114 5.2.1.2 Soluble Concentration Changes
Since Figure 19 suggested that most of the metals occur as precipitates, the expected soluble concentration will be very small; equal to the soluble concentration that corresponds to the Ksp
value. With the exception of Ca and Mg, this is shown in the scale of concentrations shown in Figures 21 to 24. In alignment with this are the experimental results where only Ca, Mg and Fe were determined in the soluble fraction. However, the model is able to show the pattern with which each of the metals is leaving the system once all their respective precipitates have dissolved.

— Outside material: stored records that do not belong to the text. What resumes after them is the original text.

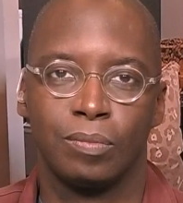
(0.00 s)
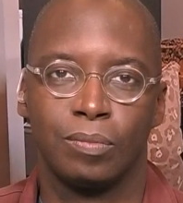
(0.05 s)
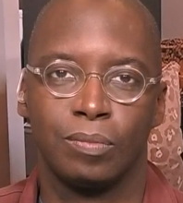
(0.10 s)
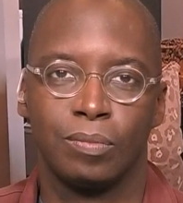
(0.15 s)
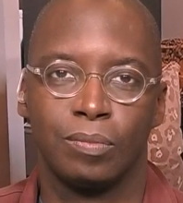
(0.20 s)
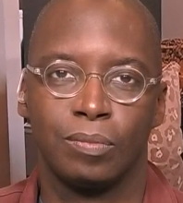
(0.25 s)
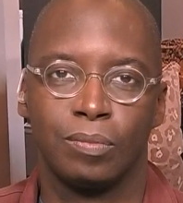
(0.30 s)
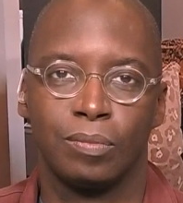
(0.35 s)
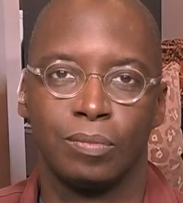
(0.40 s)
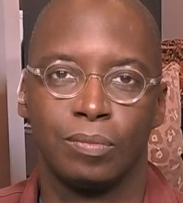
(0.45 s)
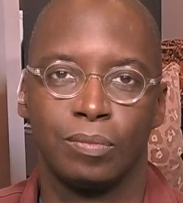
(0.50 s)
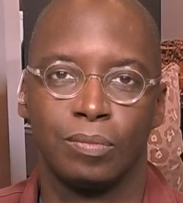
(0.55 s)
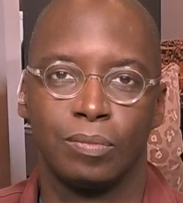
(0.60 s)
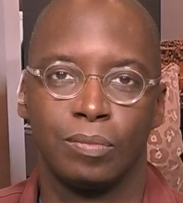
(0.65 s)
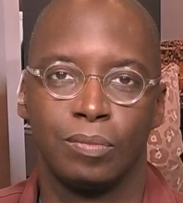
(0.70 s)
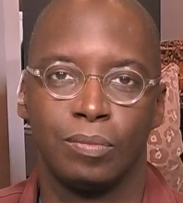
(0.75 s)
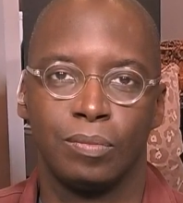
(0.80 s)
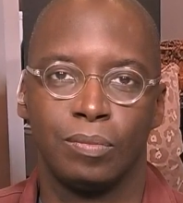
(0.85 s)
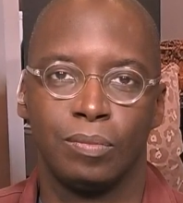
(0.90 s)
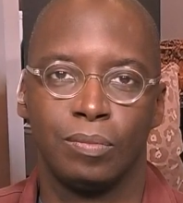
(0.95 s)

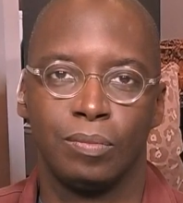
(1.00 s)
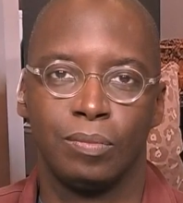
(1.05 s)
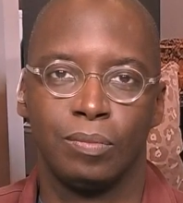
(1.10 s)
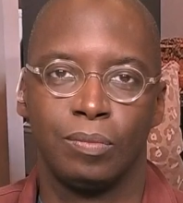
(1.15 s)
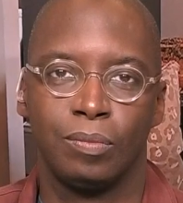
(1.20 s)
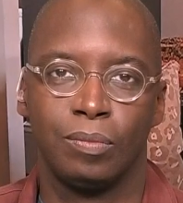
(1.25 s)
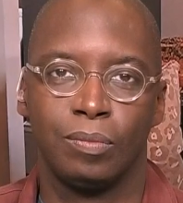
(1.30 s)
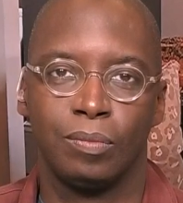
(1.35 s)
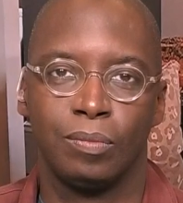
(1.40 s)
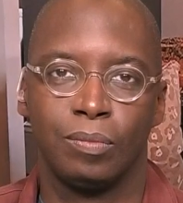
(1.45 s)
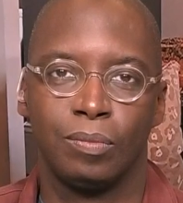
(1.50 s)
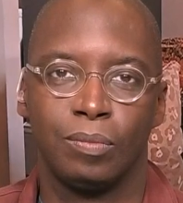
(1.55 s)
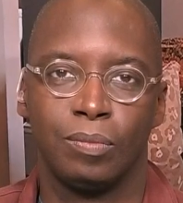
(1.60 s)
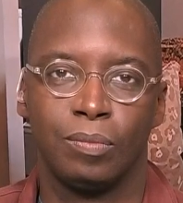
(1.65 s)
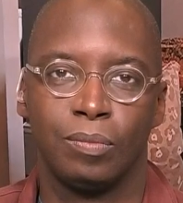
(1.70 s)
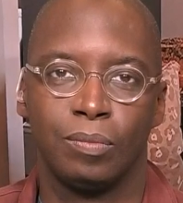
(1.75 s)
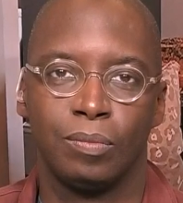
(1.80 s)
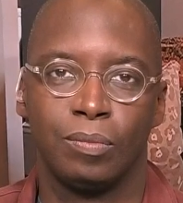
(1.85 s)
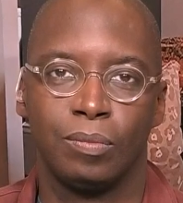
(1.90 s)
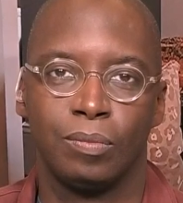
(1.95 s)

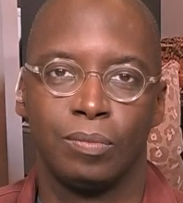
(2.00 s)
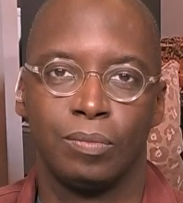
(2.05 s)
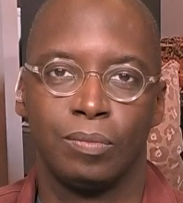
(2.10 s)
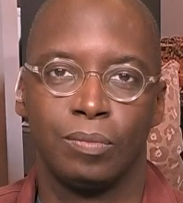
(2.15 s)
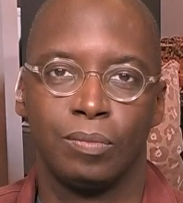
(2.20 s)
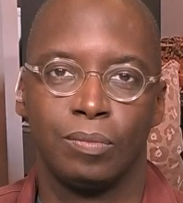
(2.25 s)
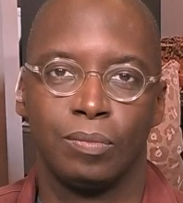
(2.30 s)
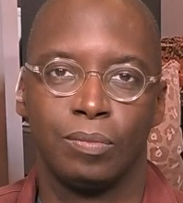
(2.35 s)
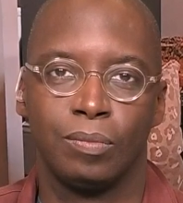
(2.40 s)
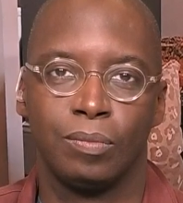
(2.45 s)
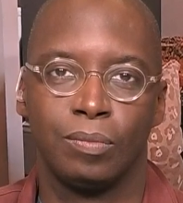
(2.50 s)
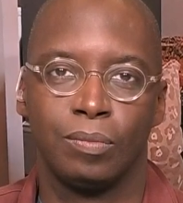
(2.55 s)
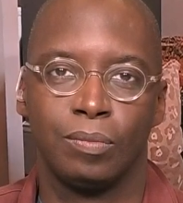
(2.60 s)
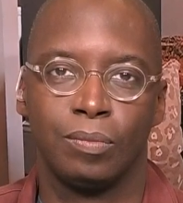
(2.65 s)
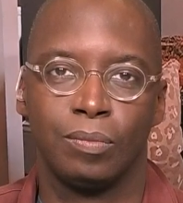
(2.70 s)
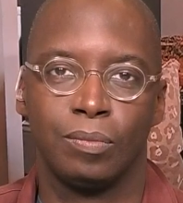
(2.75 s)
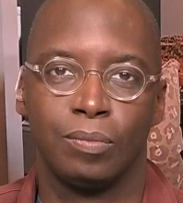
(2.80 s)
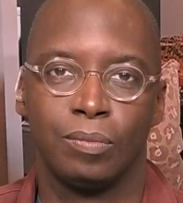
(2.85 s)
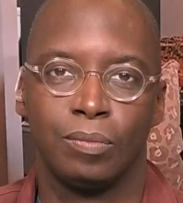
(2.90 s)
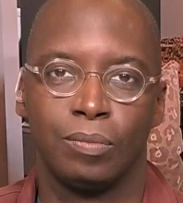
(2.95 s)

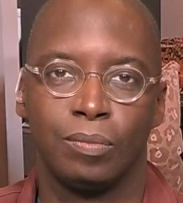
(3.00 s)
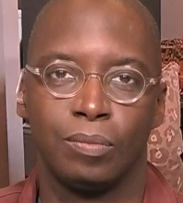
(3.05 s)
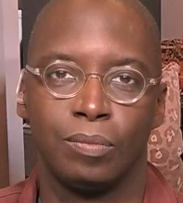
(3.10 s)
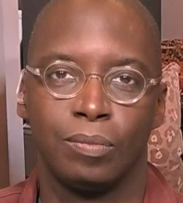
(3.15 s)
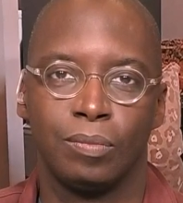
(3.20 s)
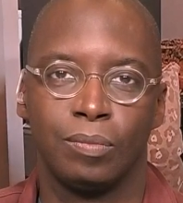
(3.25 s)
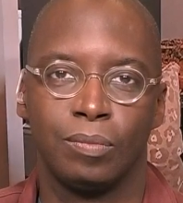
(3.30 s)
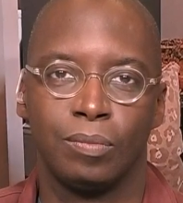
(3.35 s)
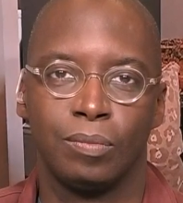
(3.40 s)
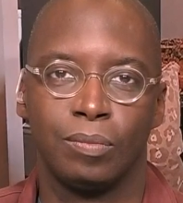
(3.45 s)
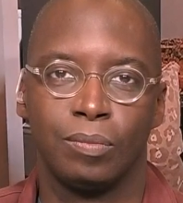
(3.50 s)
This person isn't speaking.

A comparison of the experimentally determined and the predicted soluble concentrations for Mg, Ca and Fe, in Figure 20 shows that the Mg comparisons are the closest with the experimental values only slightly higher than the predicted values after the washout experiment. This may be attributed to the model predicting that all the Mg is contained within the soluble phase as well as to the generalized characteristic of Mg having a significant portion of ions within the soluble phase (Experiment A, Figure 11). For Ca (Figure 20) and Fe (Figures 22 and 23), prior to the wash out experiment, the experimentally determined values are higher than the predicted equilibrium soluble concentration suggesting that if the experimental data is correct, either equilibrium had not been reached prior to the metal washout experiment or the model is inadequate. After cycle 0, the experimental data show that Ca and Fe were washed out almost in proportion to the initial (experimental) soluble concentration, observing similar declining trends as those observed in the model. This suggests that although the model is still in its early stages of development, it is a valuable tool that could provide information that cannot, with the current experimental techniques and equipment, be found experimentally.